Wien stelde in 1893 de Verschuivingswet van Wien op, die zegt dat de golflengte waarbij een zwart lichaam met de hoogst mogelijke intensiteit elektromagnetische straling uitzendt omgekeerd evenredig is met de temperatuur (dus hoe heter het lichaam, hoe korter de golflengte waar de intensiteit het hoogst is). We zien dit verschijnsel in de praktijk bijvoorbeeld bij het verhitten van metalen, die eerst roodgloeiend, dan witgloeiend en ten slotte blauwig van kleur worden, door de verschuiving van de piek in het uitgestraalde spectrum. Het product van temperatuur en de golflengte waarbij de stralingsenergie maximaal is, blijft constant. Zijn verschuivingswet stelde onderzoekers in staat om uit een gegeven spectrale verdeling bij een bepaalde temperatuur, die bij andere temperaturen direct af te leiden.
In 1896 publiceerde hij zijn stralingswet.[1] Later bleek uit infraroodmetingen dat deze formule voor het laagfrequente gebied niet klopte en alleen geldig was voor korte golven. Het werk van Wien stelde Max Planck in staat om eind 1900 het probleem van straling in thermisch evenwicht op te lossen, door een uitdrukking te vinden die in alle opzichten voldeed. De wet van Wien kan tegenwoordig worden afgeleid uit de later gevonden wet van Planck, die zelf een van de eerste stappen in de ontdekking van de kwantummechanica was. Max von Laue schreef dan ook over Wien dat zijn onsterfelijke glorie was dat hij ons tot aan de poorten van de kwantumfysica leidde.

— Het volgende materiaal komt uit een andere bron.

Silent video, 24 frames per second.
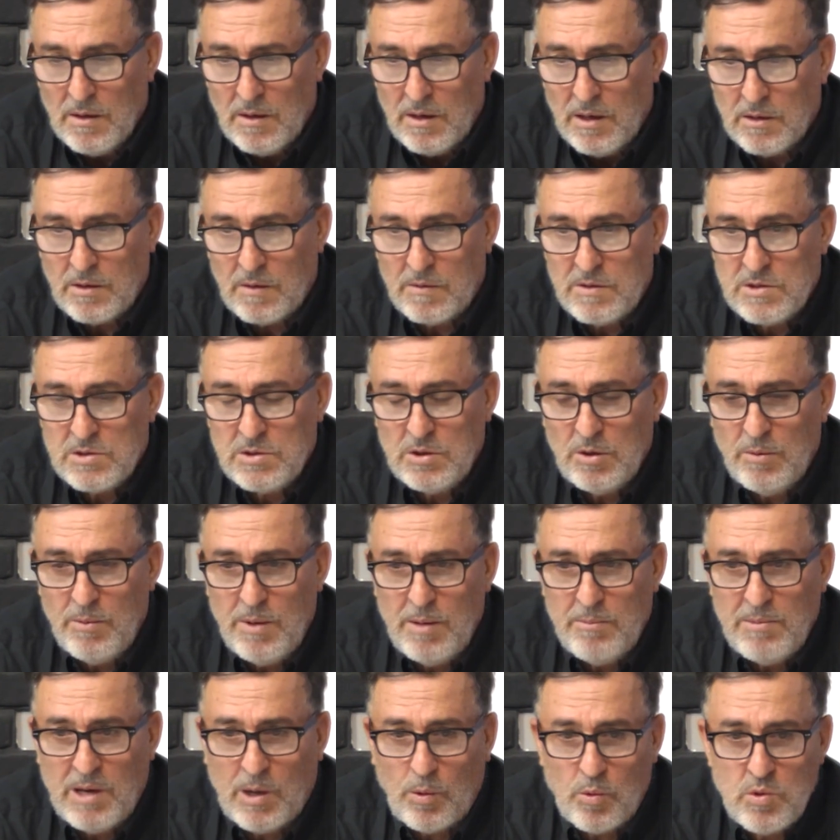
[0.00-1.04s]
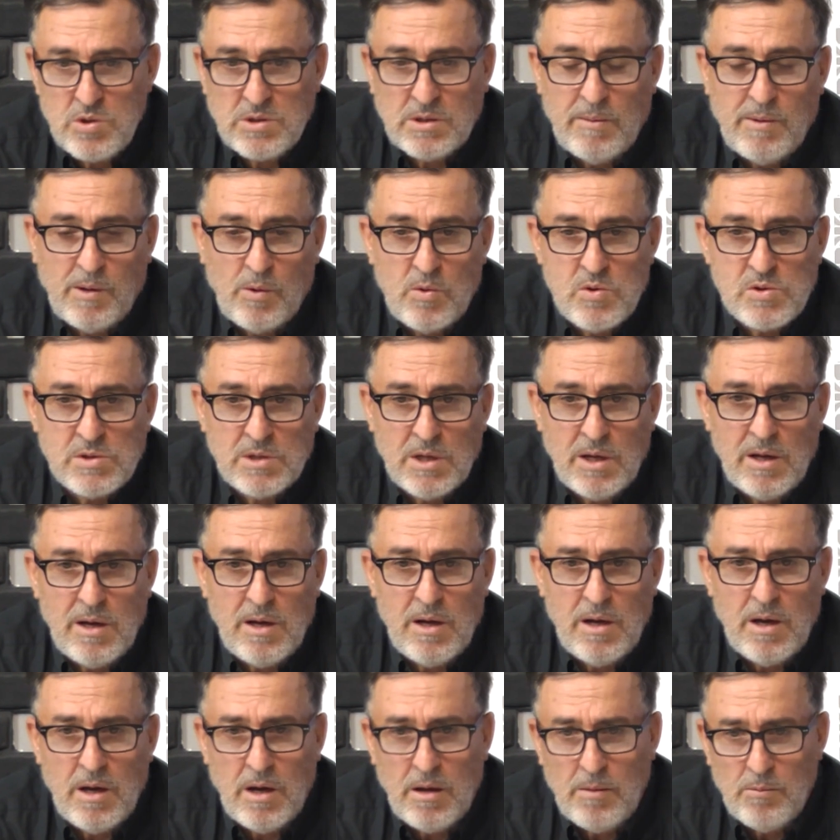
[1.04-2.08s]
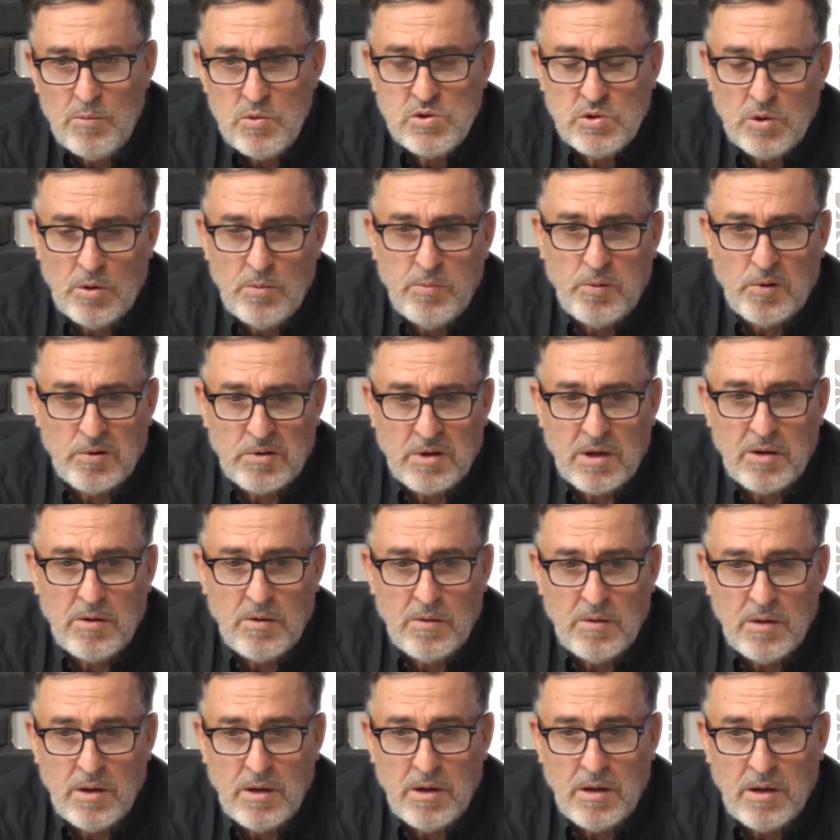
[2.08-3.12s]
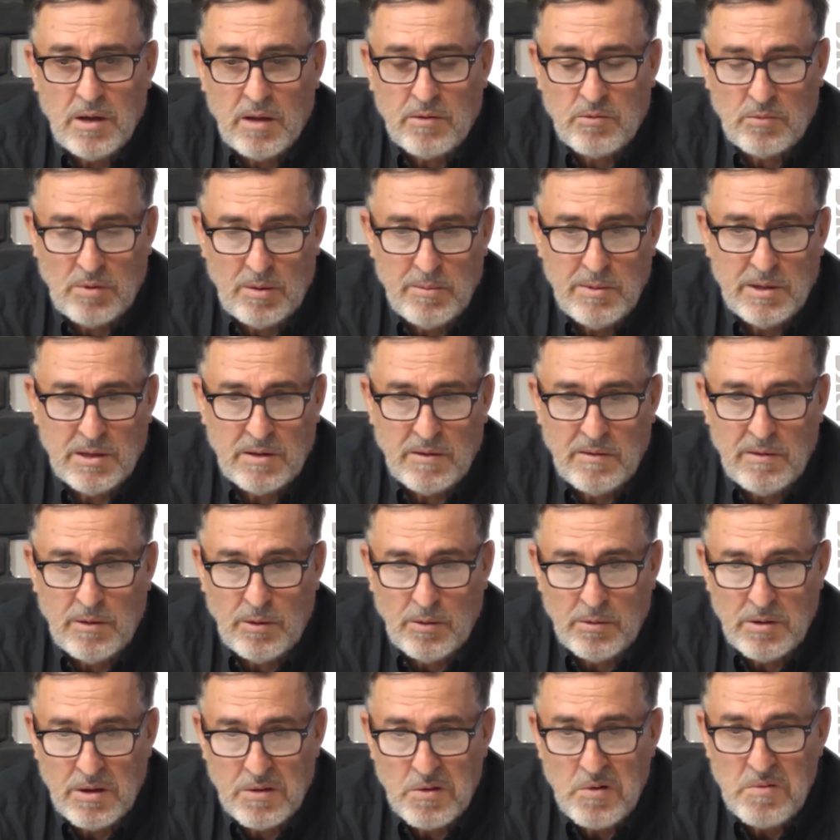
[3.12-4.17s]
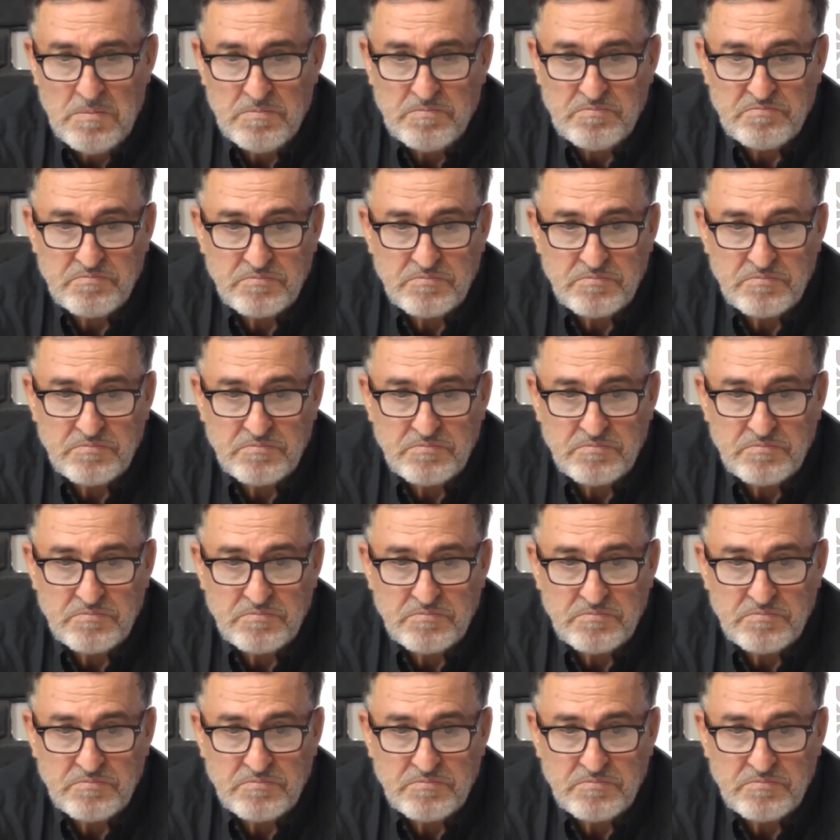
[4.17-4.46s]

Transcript: Entonces yo me gusta, me gusta mucho el portero de, actualmente del Oviedo.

Er is een krater op Mars naar Wien vernoemd.
Werken
- Lehrbuch der Hydrodynamica (1900)
- Über die Gesetze der Wärmestrahlung (1912)
- Vorlesungen über neue Problemen der theoretischen Physik (1913)
- Kanalstrahlen (1913)
- Aus der Welt der Wissenschaft (1921)
- Handbuch der Experimentalphysik (45 dln., 1926–1943, met F. Harms)
- Aus dem Leben und Wirken eines Physikers (1930, autobiografie)
Bronnen, noten en/of referenties
- ↑ W. Wien (1896). Über die Energieverteilung im Emissionsspektrum eines schwarzen Körpers. Annalen der Physik 294 (8): 662-669. DOI: 10.1002/andp.18962940803.